- Developer: SouthPAW Games
- Publisher: Neowiz
- Platforms: Microsoft Windows; macOS; Linux; Nintendo Switch; PlayStation 4; Xbox One; Android; iOS;
- Release: Linux, macOS, Microsoft Windows January 21, 2021 PlayStation 4, Nintendo Switch, Xbox One October 21, 2021 Android, iOS June 4, 2024
- Genres: Roguelike, Action-Platformer
- Mode: Single-player

= Skul: The Hero Slayer =

2021 video game

Skul: The Hero Slayer is a roguelike-action platformer developed by SouthPAW Games and published by Neowiz. The game was released on January 21, 2021 for Microsoft Windows, macOS, and Linux, and launched on October 21, 2021 for Xbox One, Nintendo Switch, PlayStation 4. A version for Android and iOS was released on June 4, 2024. In the game, players control a skeleton named Skul as he attempts to save demonkind from their enemies, the heroes. The player can swap Skul's head for different skulls, granting new combat abilities across randomly-generated levels. The game received positive reviews on release.

== Gameplay ==
Skul: The Hero Slayer is a 2D side-scrolling action platformer with roguelike elements. The player controls a living skeleton named Skul, who serves as a soldier in the Demon King's army. As Skul, the player must traverse randomly-generated levels to save the denizens of the Demon King's castle who were captured by the heroes. Skul can slash enemies with his Bone, dodge attacks, and throw his skull to damage enemies or teleport to where it landed. The player can remove Skul's head and replace it with a skull that he finds, giving him new abilities in combat. Skul can equip up to two heads at a time, and can switch between both during combat.

Levels are procedurally generated, and have a boss at the end of every three stages. At the end of each level, Skul may choose between two doors, which have different contents inside. Levels may contain a new skull, gold, shops, or a sanctuary area where Skul can spend gold in exchange for hit points or helpful items.

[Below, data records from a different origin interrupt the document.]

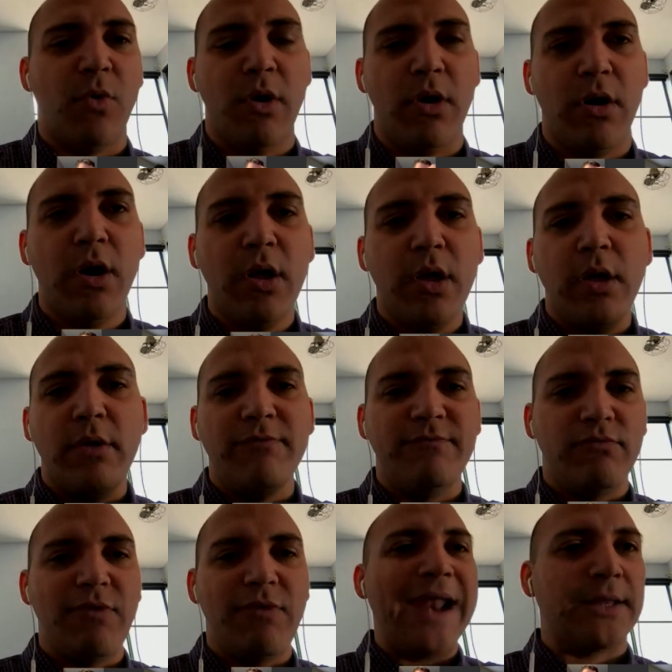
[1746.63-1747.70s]
for
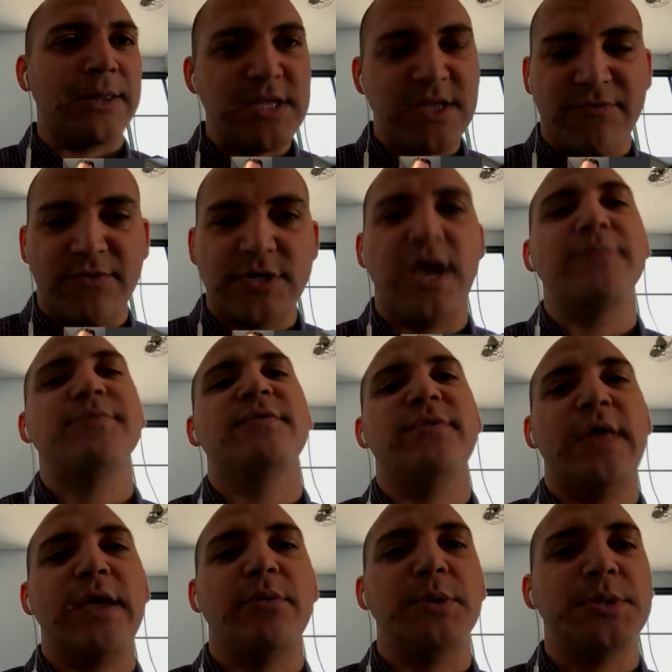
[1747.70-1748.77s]
radically different types
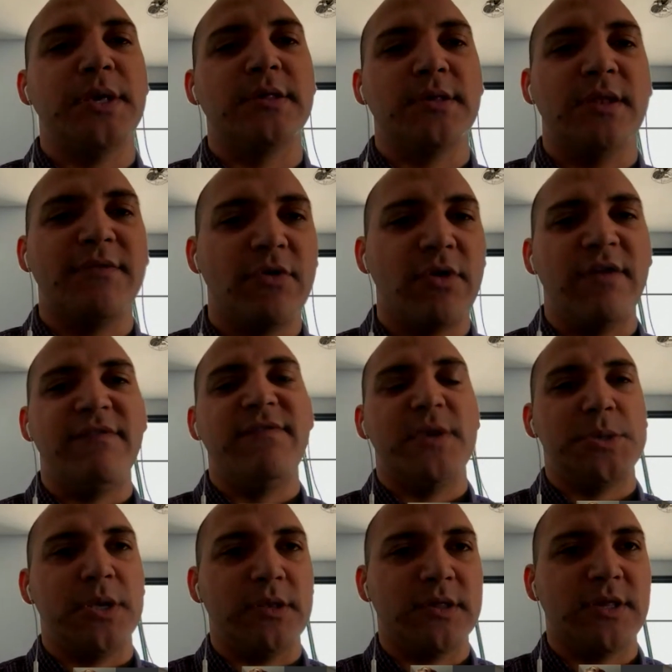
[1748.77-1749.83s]
of languages and a very
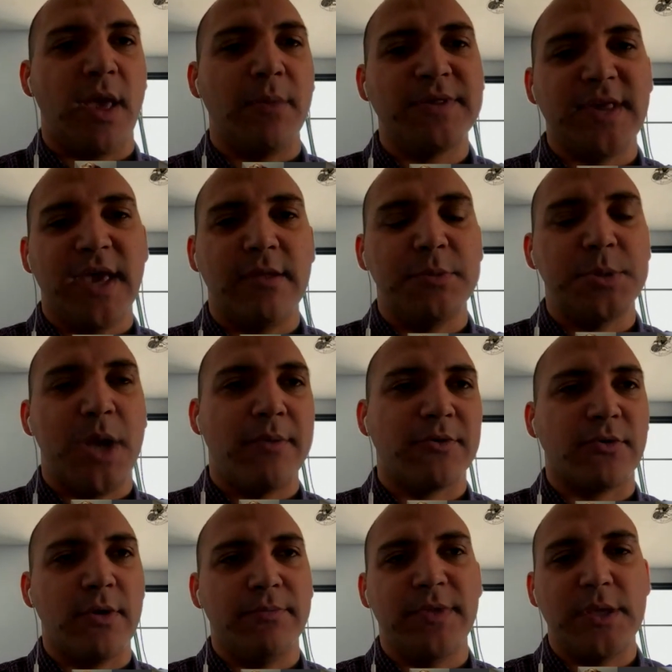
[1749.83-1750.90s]
efficient subset of
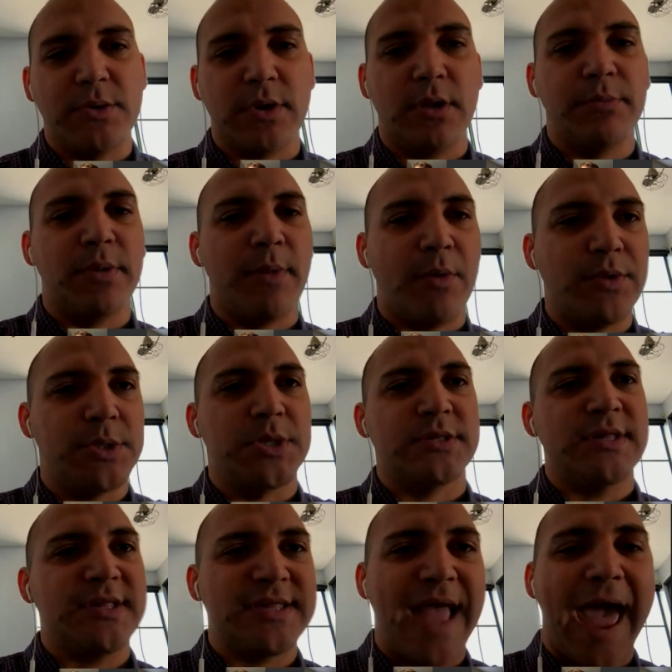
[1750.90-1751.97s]
JavaScript that you can implement with
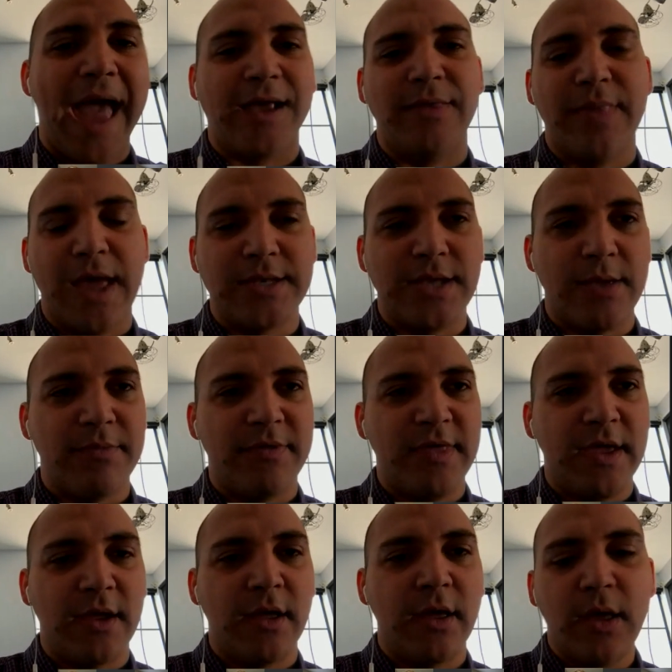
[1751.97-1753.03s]
just a stack and that type of
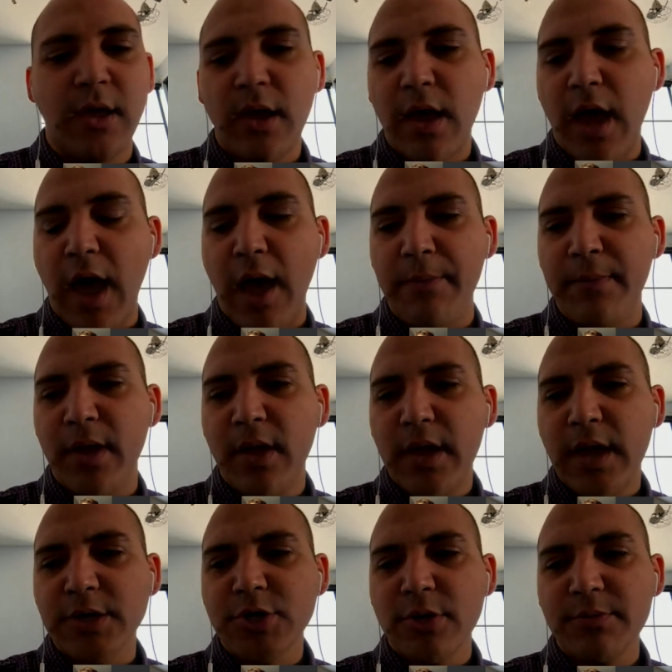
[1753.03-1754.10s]
thing.
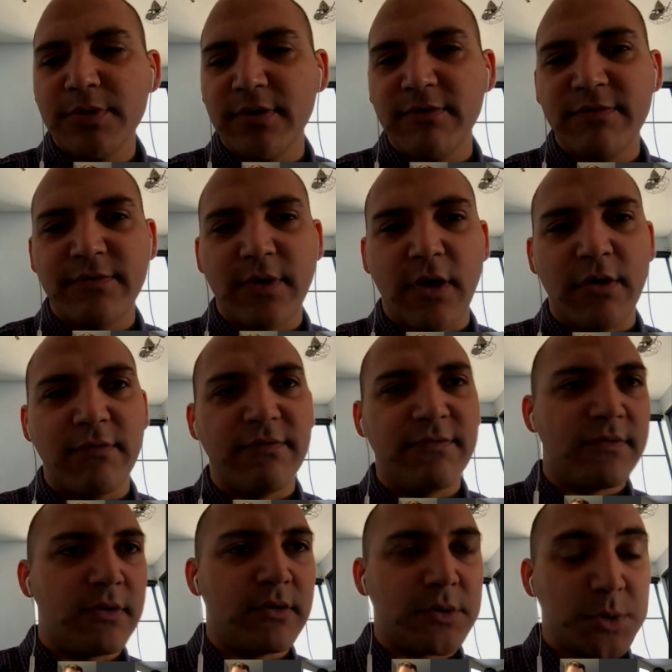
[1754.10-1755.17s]
In terms
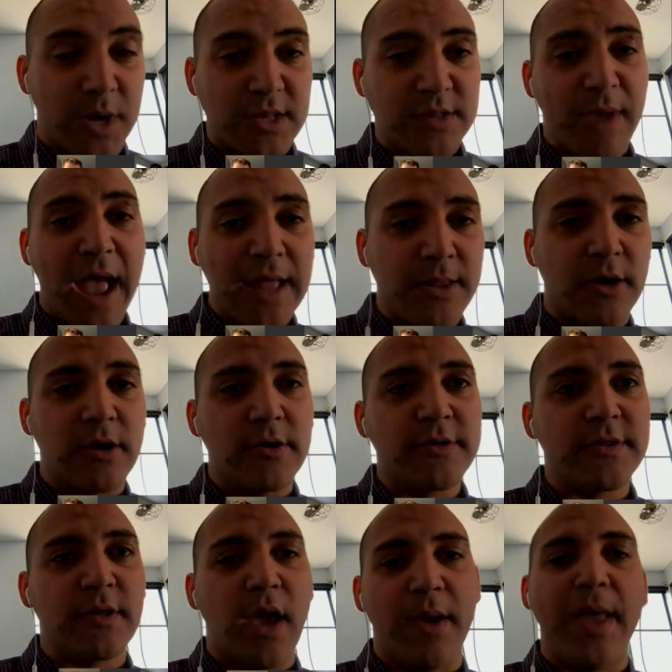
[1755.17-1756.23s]
of
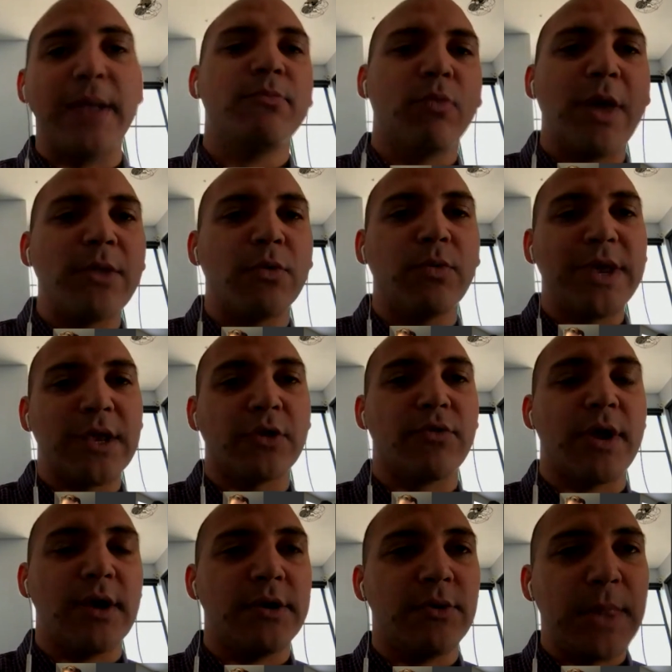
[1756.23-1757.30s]
transpilers and whether we can
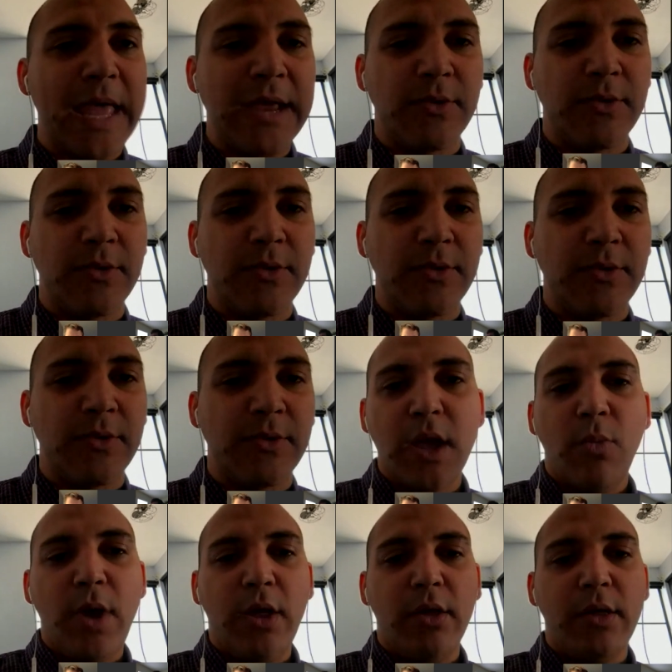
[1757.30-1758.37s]
create a new
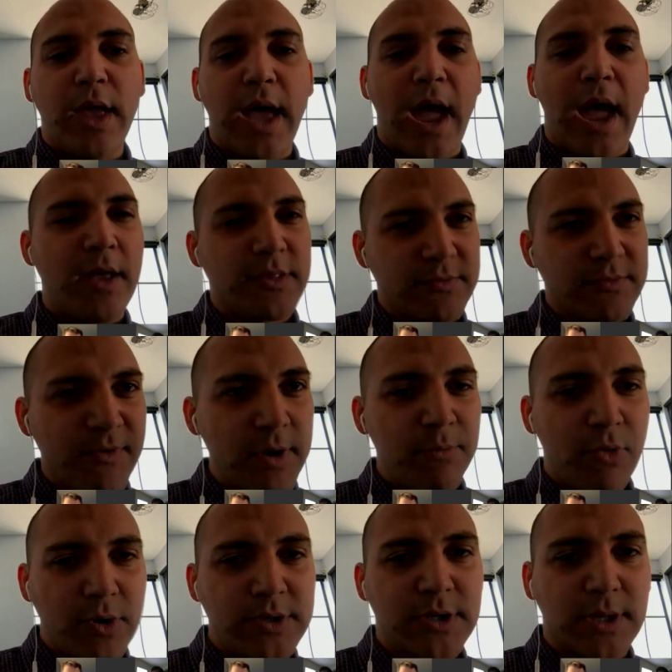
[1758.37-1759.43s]
language, well, it's
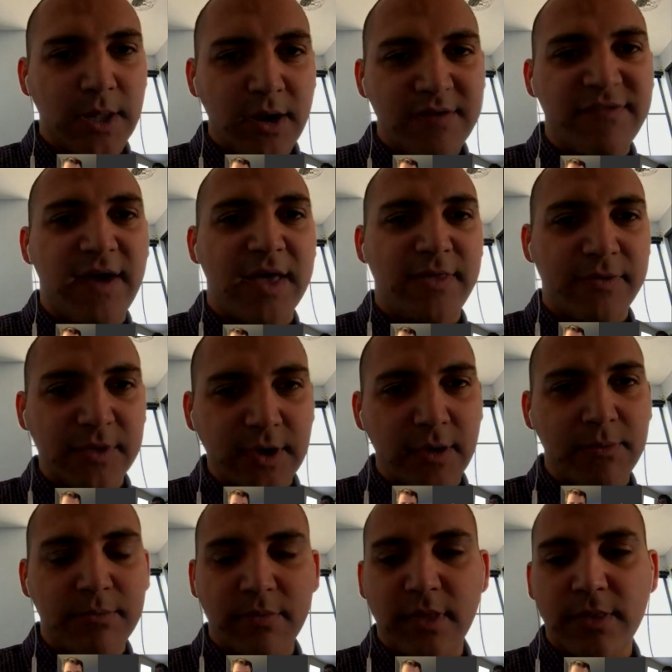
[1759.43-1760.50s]
very important to clarify
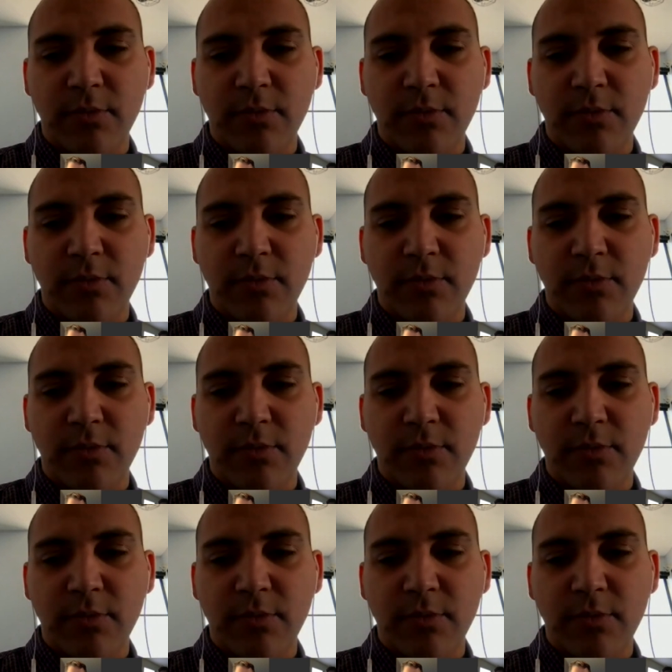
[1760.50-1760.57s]
that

==Development and release==
Skul: The Hero Slayer was developed by Southpaw Games, which launched a crowdfunding campaign for development. It was released as early access on 19 February 2020 and published by Neowiz. A full release was launched on 21 January 2021.

== Reception ==
The game received generally favorable reviews, according to review aggregator Metacritic. Travis Northrup of IGN compared the game to Dead Cells and The Legend of Zelda: Majora's Mask, praising the diversity in playstyles that the skulls offered, while criticizing the game's bosses as repetitive. Alex Orona of Nintendo World Report liked the game's music and fast-paced combat, but considered the story sparse and simplistic. Ben Kuchera of Polygon enjoyed the enemy behavior and combat execution, saying it outweighed a poorly translated story and repetitive music.

=== Sales ===
As of January 2022 the game had sold over 1 million copies worldwide. Meanwhile, as of December 2023, the game had sold over 2 million copies.